WORK TO COMPLETE
In your copy, include no images and return each entry exactly as written.

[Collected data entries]
*-*-*

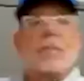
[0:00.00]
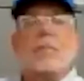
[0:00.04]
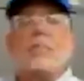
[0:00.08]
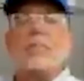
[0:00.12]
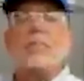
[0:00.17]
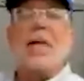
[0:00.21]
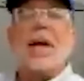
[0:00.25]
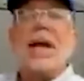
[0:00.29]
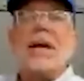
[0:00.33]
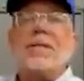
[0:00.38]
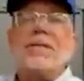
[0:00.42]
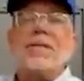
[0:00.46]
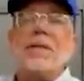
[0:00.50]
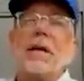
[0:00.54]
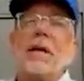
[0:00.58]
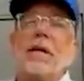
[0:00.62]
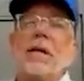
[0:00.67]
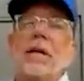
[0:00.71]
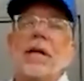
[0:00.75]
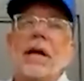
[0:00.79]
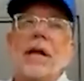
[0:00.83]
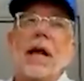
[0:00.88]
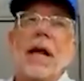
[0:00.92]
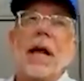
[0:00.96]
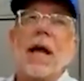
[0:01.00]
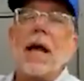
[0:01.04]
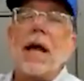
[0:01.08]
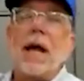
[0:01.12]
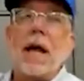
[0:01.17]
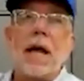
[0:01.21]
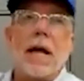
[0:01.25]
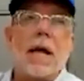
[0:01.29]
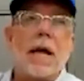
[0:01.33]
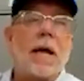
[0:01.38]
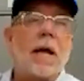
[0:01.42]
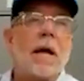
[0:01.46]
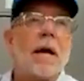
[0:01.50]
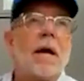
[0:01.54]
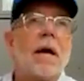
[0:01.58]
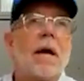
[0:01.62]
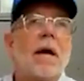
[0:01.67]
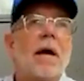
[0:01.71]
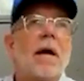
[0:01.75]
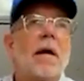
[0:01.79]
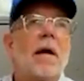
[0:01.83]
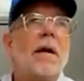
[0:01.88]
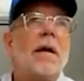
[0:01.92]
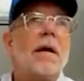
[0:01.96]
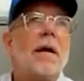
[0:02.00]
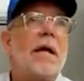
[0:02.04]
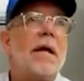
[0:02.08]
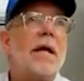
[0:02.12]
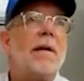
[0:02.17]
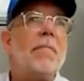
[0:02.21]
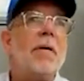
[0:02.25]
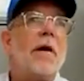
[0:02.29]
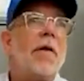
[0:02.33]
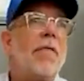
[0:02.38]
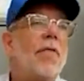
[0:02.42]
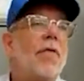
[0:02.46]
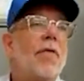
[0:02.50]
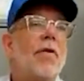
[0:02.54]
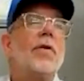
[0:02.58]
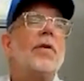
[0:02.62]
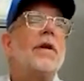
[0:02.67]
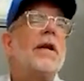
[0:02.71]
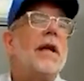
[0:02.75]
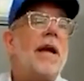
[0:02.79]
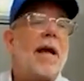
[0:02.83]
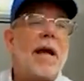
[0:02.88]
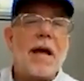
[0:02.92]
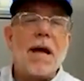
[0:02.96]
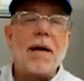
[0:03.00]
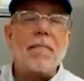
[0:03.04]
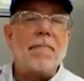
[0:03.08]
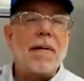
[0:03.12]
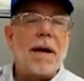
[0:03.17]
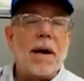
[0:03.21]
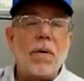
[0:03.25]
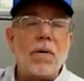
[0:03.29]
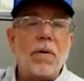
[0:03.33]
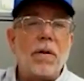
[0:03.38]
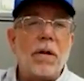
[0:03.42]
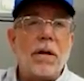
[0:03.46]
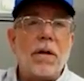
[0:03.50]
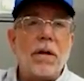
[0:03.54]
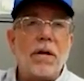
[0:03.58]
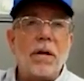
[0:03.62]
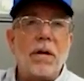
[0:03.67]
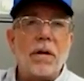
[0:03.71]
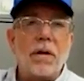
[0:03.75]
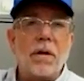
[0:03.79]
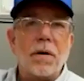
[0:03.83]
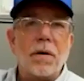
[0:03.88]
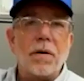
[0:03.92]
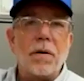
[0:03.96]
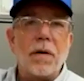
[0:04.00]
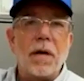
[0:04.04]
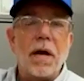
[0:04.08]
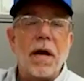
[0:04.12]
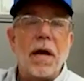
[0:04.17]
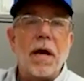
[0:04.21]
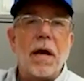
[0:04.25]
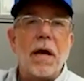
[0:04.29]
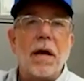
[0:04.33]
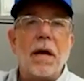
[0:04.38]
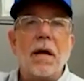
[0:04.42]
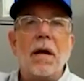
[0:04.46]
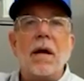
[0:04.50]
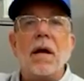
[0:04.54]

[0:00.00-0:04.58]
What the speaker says: basically a NEMA 30 amp outlet, okay?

*-*-*

WORKED SOLUTION
[0:00.00]
[0:00.04]
[0:00.08]
[0:00.12]
[0:00.17]
[0:00.21]
[0:00.25]
[0:00.29]
[0:00.33]
[0:00.38]
[0:00.42]
[0:00.46]
[0:00.50]
[0:00.54]
[0:00.58]
[0:00.62]
[0:00.67]
[0:00.71]
[0:00.75]
[0:00.79]
[0:00.83]
[0:00.88]
[0:00.92]
[0:00.96]
[0:01.00]
[0:01.04]
[0:01.08]
[0:01.12]
[0:01.17]
[0:01.21]
[0:01.25]
[0:01.29]
[0:01.33]
[0:01.38]
[0:01.42]
[0:01.46]
[0:01.50]
[0:01.54]
[0:01.58]
[0:01.62]
[0:01.67]
[0:01.71]
[0:01.75]
[0:01.79]
[0:01.83]
[0:01.88]
[0:01.92]
[0:01.96]
[0:02.00]
[0:02.04]
[0:02.08]
[0:02.12]
[0:02.17]
[0:02.21]
[0:02.25]
[0:02.29]
[0:02.33]
[0:02.38]
[0:02.42]
[0:02.46]
[0:02.50]
[0:02.54]
[0:02.58]
[0:02.62]
[0:02.67]
[0:02.71]
[0:02.75]
[0:02.79]
[0:02.83]
[0:02.88]
[0:02.92]
[0:02.96]
[0:03.00]
[0:03.04]
[0:03.08]
[0:03.12]
[0:03.17]
[0:03.21]
[0:03.25]
[0:03.29]
[0:03.33]
[0:03.38]
[0:03.42]
[0:03.46]
[0:03.50]
[0:03.54]
[0:03.58]
[0:03.62]
[0:03.67]
[0:03.71]
[0:03.75]
[0:03.79]
[0:03.83]
[0:03.88]
[0:03.92]
[0:03.96]
[0:04.00]
[0:04.04]
[0:04.08]
[0:04.12]
[0:04.17]
[0:04.21]
[0:04.25]
[0:04.29]
[0:04.33]
[0:04.38]
[0:04.42]
[0:04.46]
[0:04.50]
[0:04.54]

[0:00.00-0:04.58]
What the speaker says: basically a NEMA 30 amp outlet, okay?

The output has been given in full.